Camille thought how fragile human beings were, how traumatized by disease and society. Her work on the eugenics project had only strengthened that feeling. Had Aunt Denise lived back in the time of Eleanor Perkey, she might never have had Leroy. She’d have been sterilized first.
“Well, you’re lucky to be alive,” she told Leroy. His raised eyebrow said he wasn’t sure about that. “Things aren’t going well? The job here seems interesting. Ms. Woodleaf must be a nice person to work for. You might think of becoming a beekeeper yourself one day. You’re young, this is a learning experience for you.” She took a breath, coughed delicately. His face was clouding up. He didn’t want a lecture. She was his cousin, not his mother.
“No, they’re not going well,” he said, straightening up in his chair. “I need a lawyer. The police are after me. But I can’t afford one.” He caught her eye.
“You mean for that nightshade death.”
He leaned toward her and she could smell the sweat. It was an unpleasant sme
ll, like dirty socks. “I thought you could lend me some money. For a lawyer. I need a car—I can’t keep using the truck here. I only got a bicycle to get around. You’re in that rich college, you get a good salary, you can lend me a couple thou anyway. I’ll pay you back.” The bill of his dirty cap was almost touching her breast, his eyes brooding on her, like the sky getting ready to rain.

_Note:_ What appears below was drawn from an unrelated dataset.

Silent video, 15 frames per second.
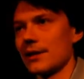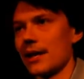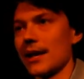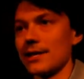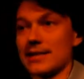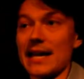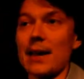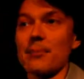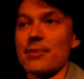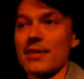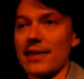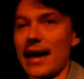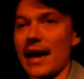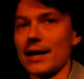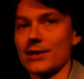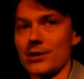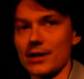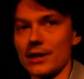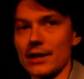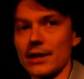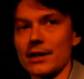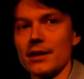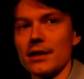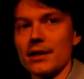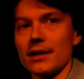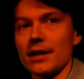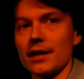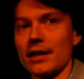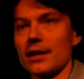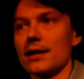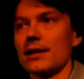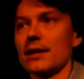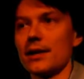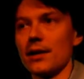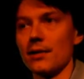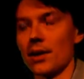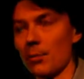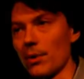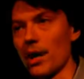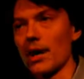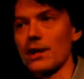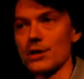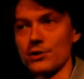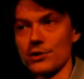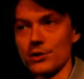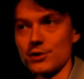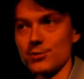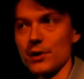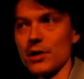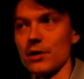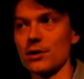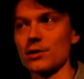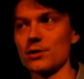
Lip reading: a depth accurately in a monocular display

She got up; the conversation was taking an uncomfortable turn. “I don’t make a good salary at all,” she told him. “I don’t have tenure. That’s what I’m working on now. Trying to earn it.”

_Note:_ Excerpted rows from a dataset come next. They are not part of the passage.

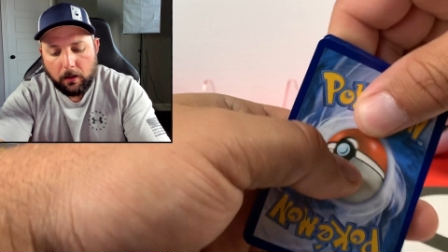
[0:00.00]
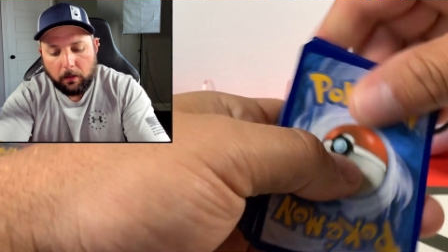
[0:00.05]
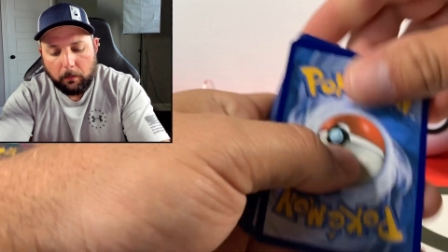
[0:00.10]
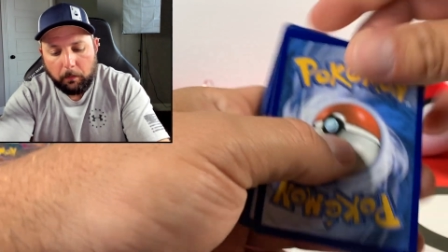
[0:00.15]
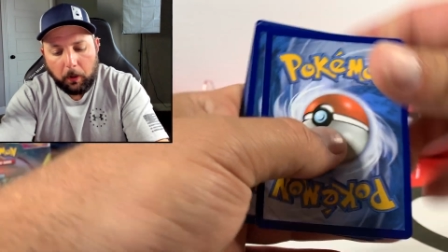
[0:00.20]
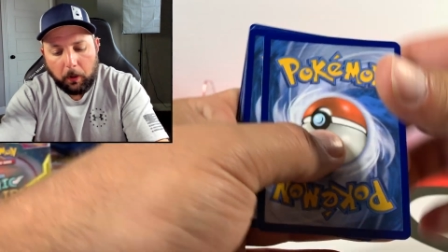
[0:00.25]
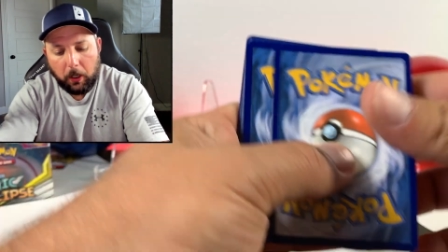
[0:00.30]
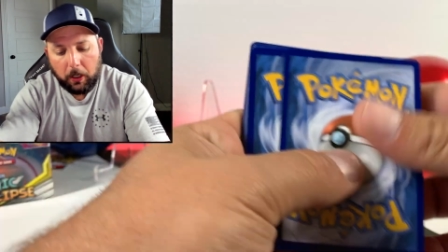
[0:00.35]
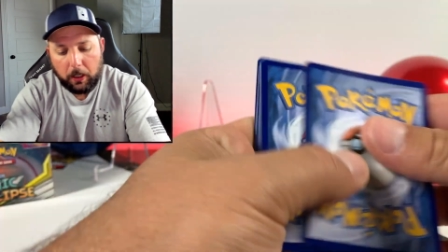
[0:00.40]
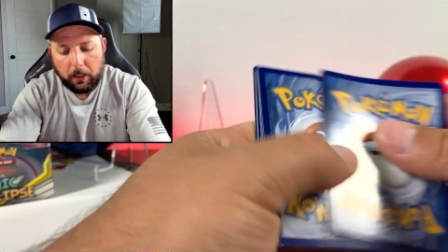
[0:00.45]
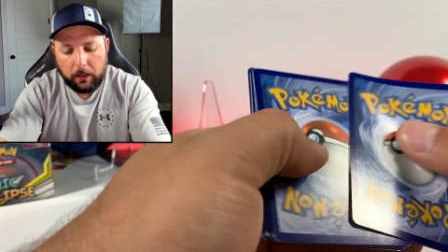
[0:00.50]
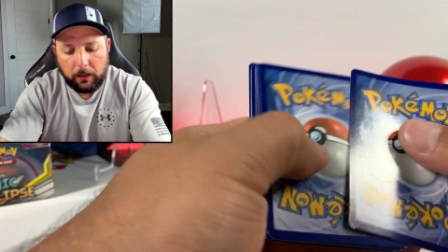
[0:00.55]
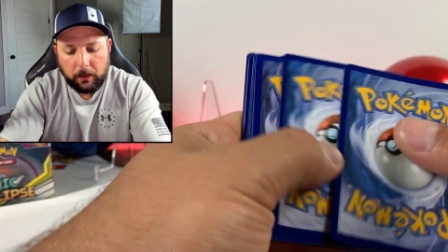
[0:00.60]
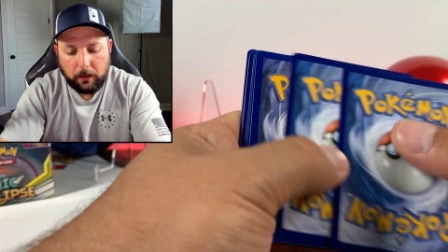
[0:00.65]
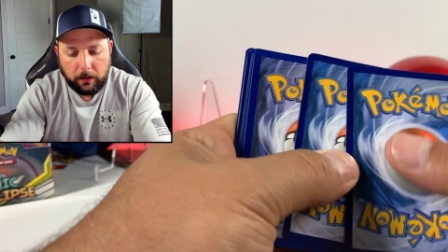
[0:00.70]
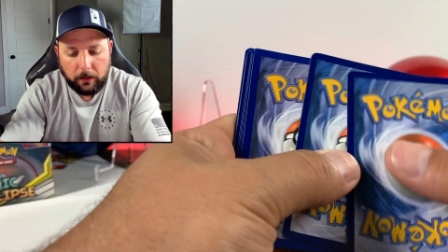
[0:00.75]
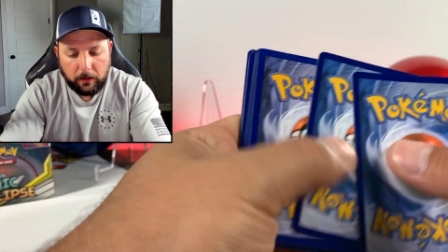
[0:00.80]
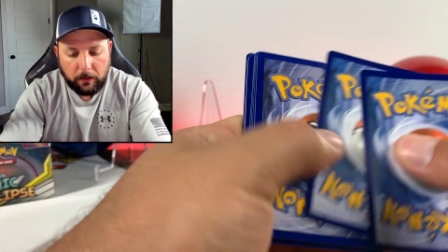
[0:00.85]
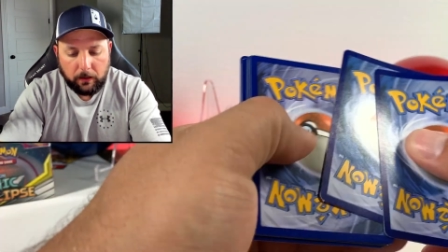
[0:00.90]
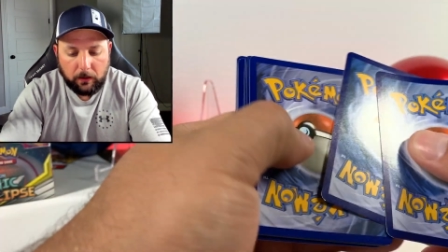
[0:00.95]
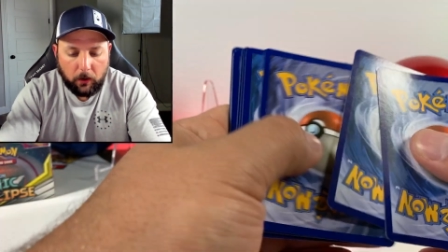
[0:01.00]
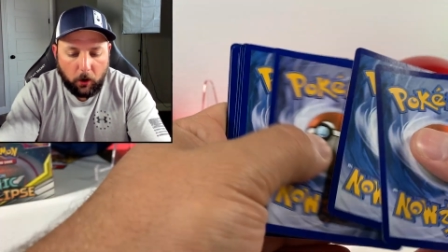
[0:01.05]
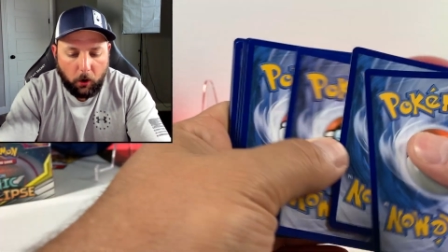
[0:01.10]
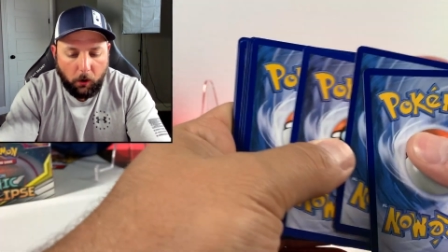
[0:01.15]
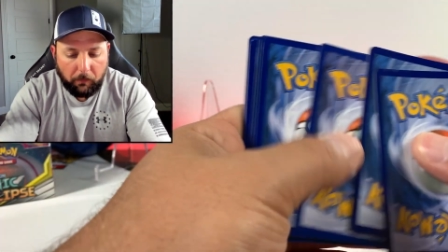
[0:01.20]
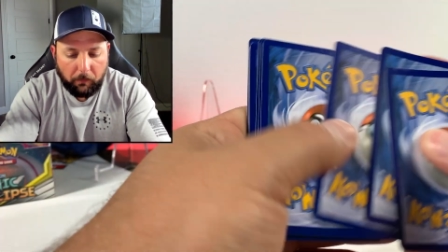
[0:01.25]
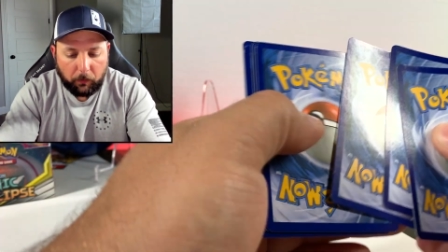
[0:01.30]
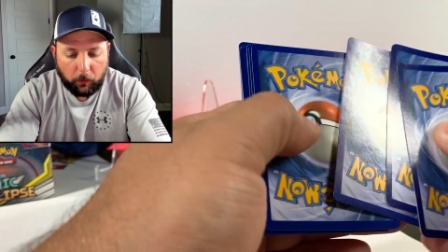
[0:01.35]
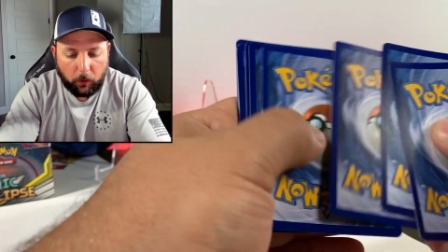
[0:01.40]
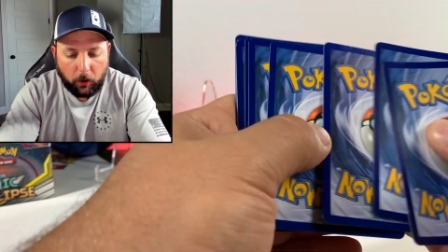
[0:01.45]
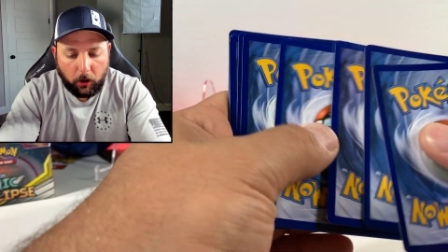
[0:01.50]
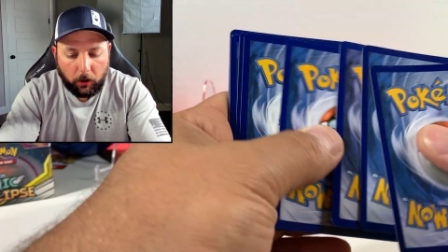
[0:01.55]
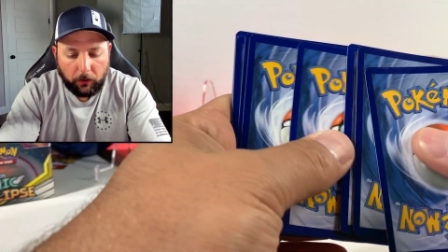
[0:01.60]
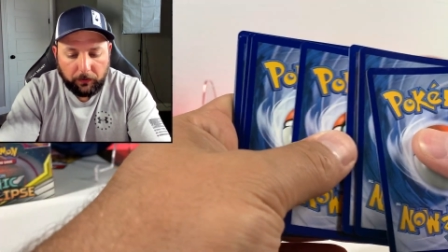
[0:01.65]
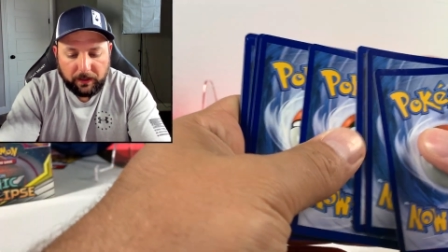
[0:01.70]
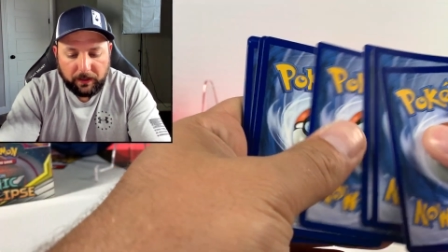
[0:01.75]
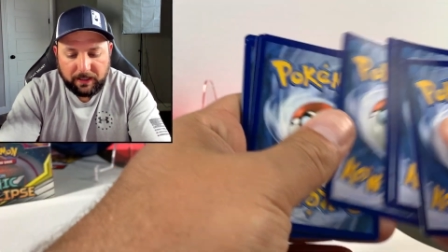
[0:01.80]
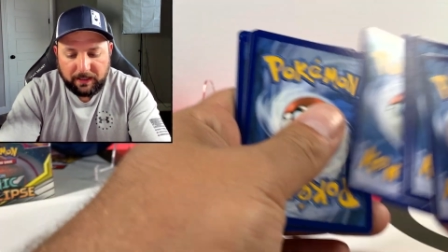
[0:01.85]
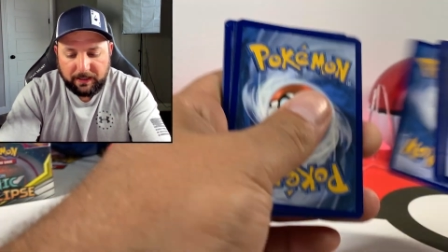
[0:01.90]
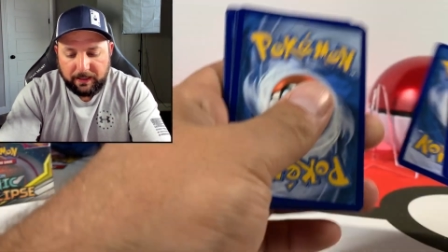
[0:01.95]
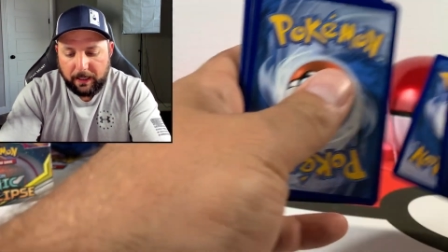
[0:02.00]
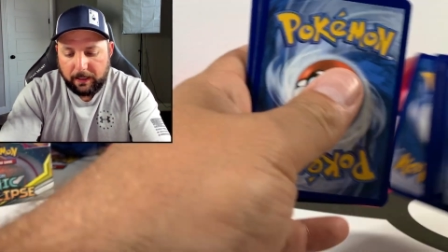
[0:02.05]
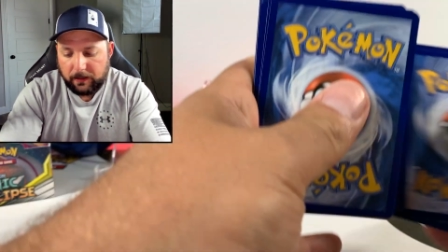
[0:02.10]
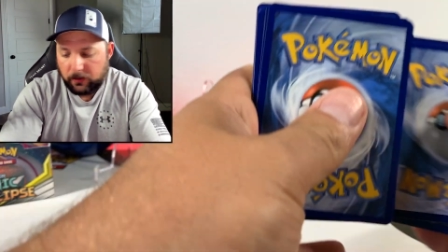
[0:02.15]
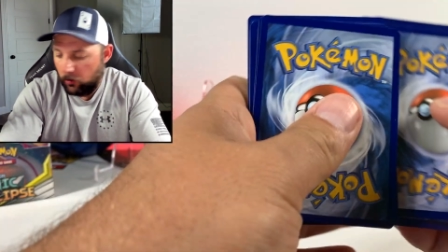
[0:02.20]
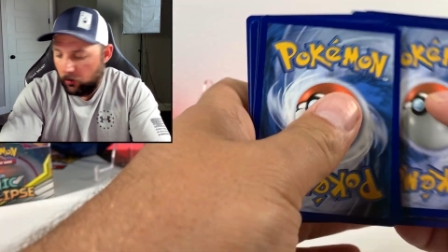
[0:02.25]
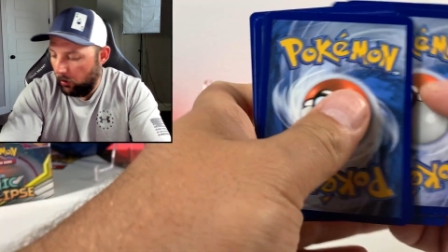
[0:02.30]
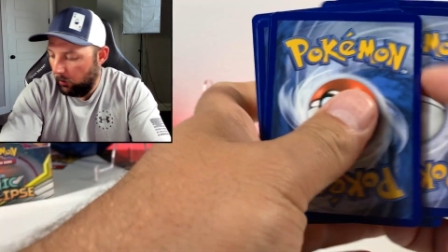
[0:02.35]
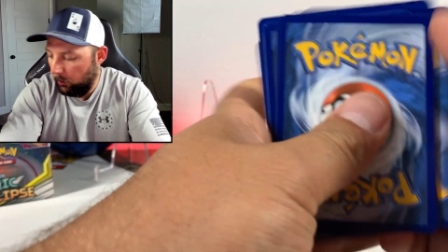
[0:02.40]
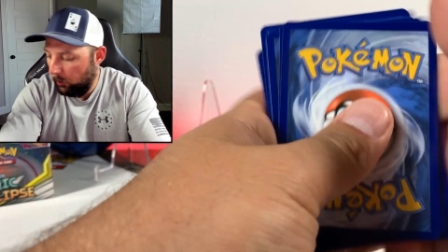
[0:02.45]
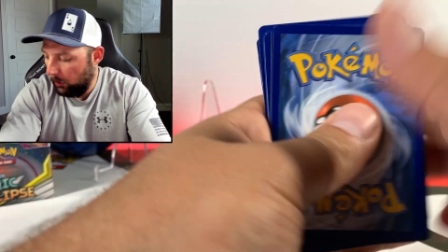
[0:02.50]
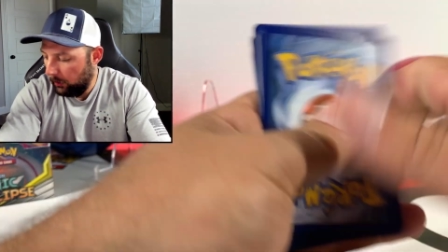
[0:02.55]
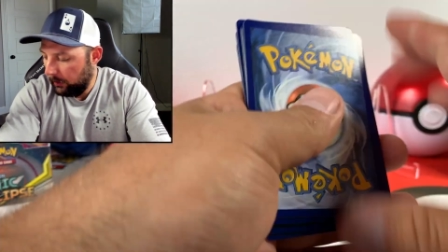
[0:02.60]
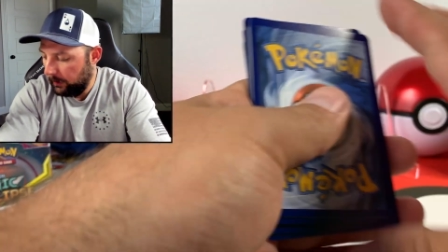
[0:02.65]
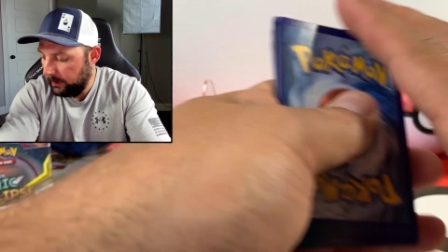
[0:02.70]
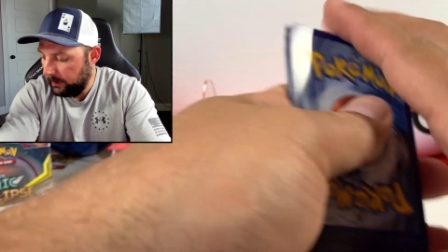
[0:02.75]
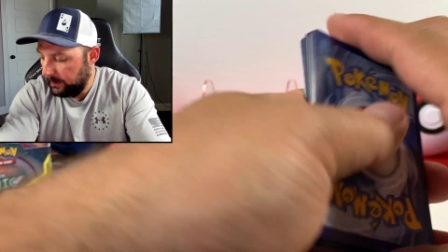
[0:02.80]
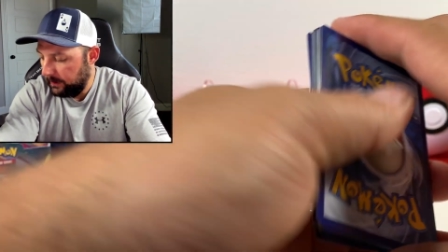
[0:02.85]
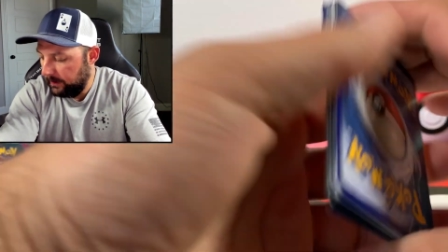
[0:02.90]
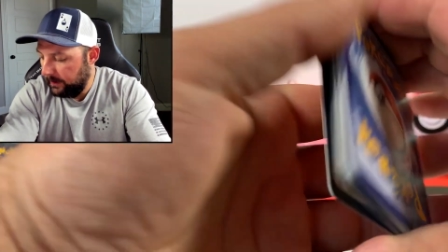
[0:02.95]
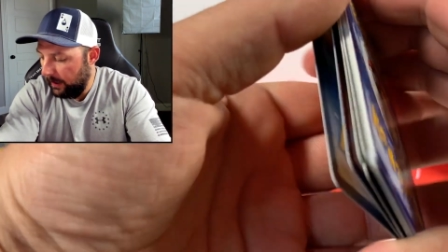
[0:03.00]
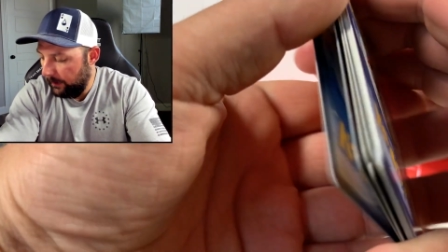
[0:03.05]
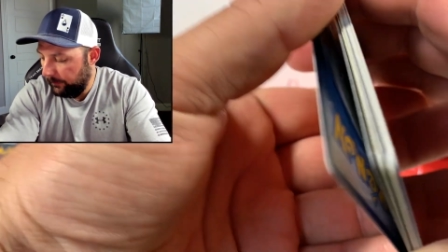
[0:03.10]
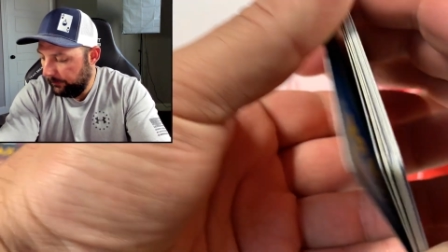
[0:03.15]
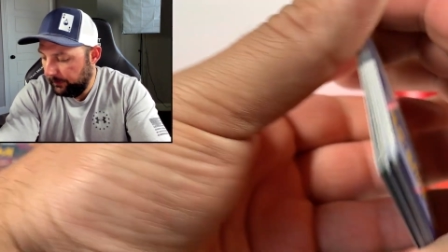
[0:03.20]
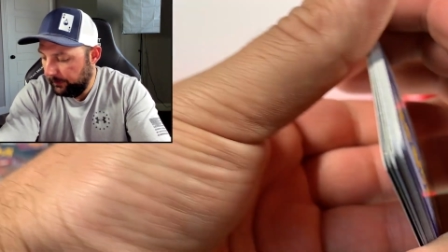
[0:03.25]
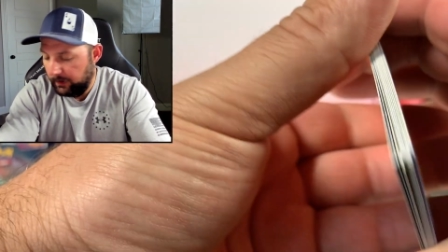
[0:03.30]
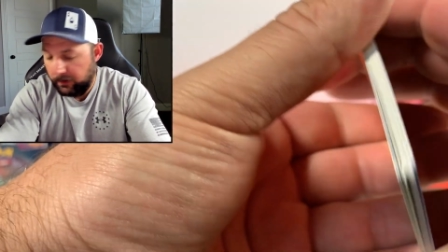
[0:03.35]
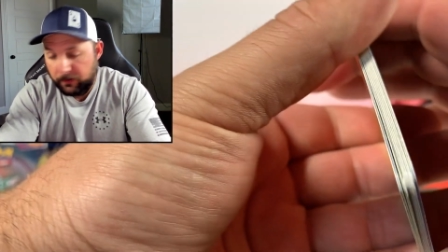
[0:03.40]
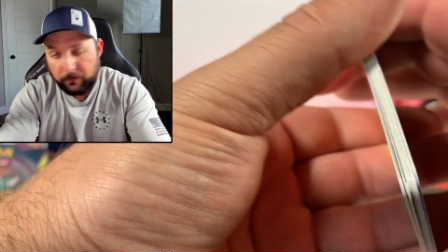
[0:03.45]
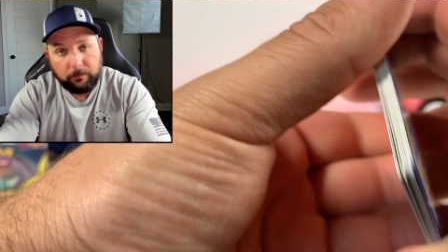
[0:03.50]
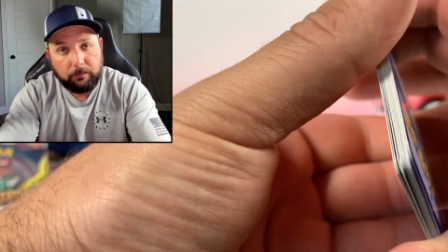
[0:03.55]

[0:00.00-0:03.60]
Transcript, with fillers: But overall, this set's artwork is definitely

He stood up, too; he was not much taller than she, but squarely built. The red was slowly creeping up his neck, his chin;his nose was a carrot. She’d come in good faith to have a pleasant talk, to tell Leroy she was available anytime—for talk, for sympathy—and all he wanted was money.
“So I’m the black sheep. Nobody wants to be related to me. No high-and-mighty college professor.” He stood facing her, arms on his denim hips, the eyes blazing into hers. He followed her back around to the front of the house. “I’m not asking a fortune. Just a thousand. Even five hundred’ll help. I said I’d pay you back. Who else I got to ask? Mother’s on Medicaid. The old man gone off. Like that,” and he snapped his fingers. What he didn’t mention was that he was her heir—that is, if she didn’t have a child of her own, and that was unlikely. Did he know about her and Esther? Aunt Denise did. Camille had confided in her one day, and then was sorry afterward when Denise looked shocked.
She hesitated. She didn’t want him talking to Donna about her, word could spread. She turned back. She would have to placate him. “Maybe five hundred. When I get my next pay-check. I’ll let you know.” She didn’t want to ask exactly why he’d need a lawyer, what precisely he’d done. She didn’t want to know. When Donna called her into the house, she went, but reluctantly. She was suddenly worn out, devoid of small talk.
Yet she did want to meet the grandfather, break the ice, so he’d be ready to talk when she asked the tough questions. This was her mission now: the eugenics project. Everything else— family, faculty affairs, failing students, would-be lovers—had to take second place.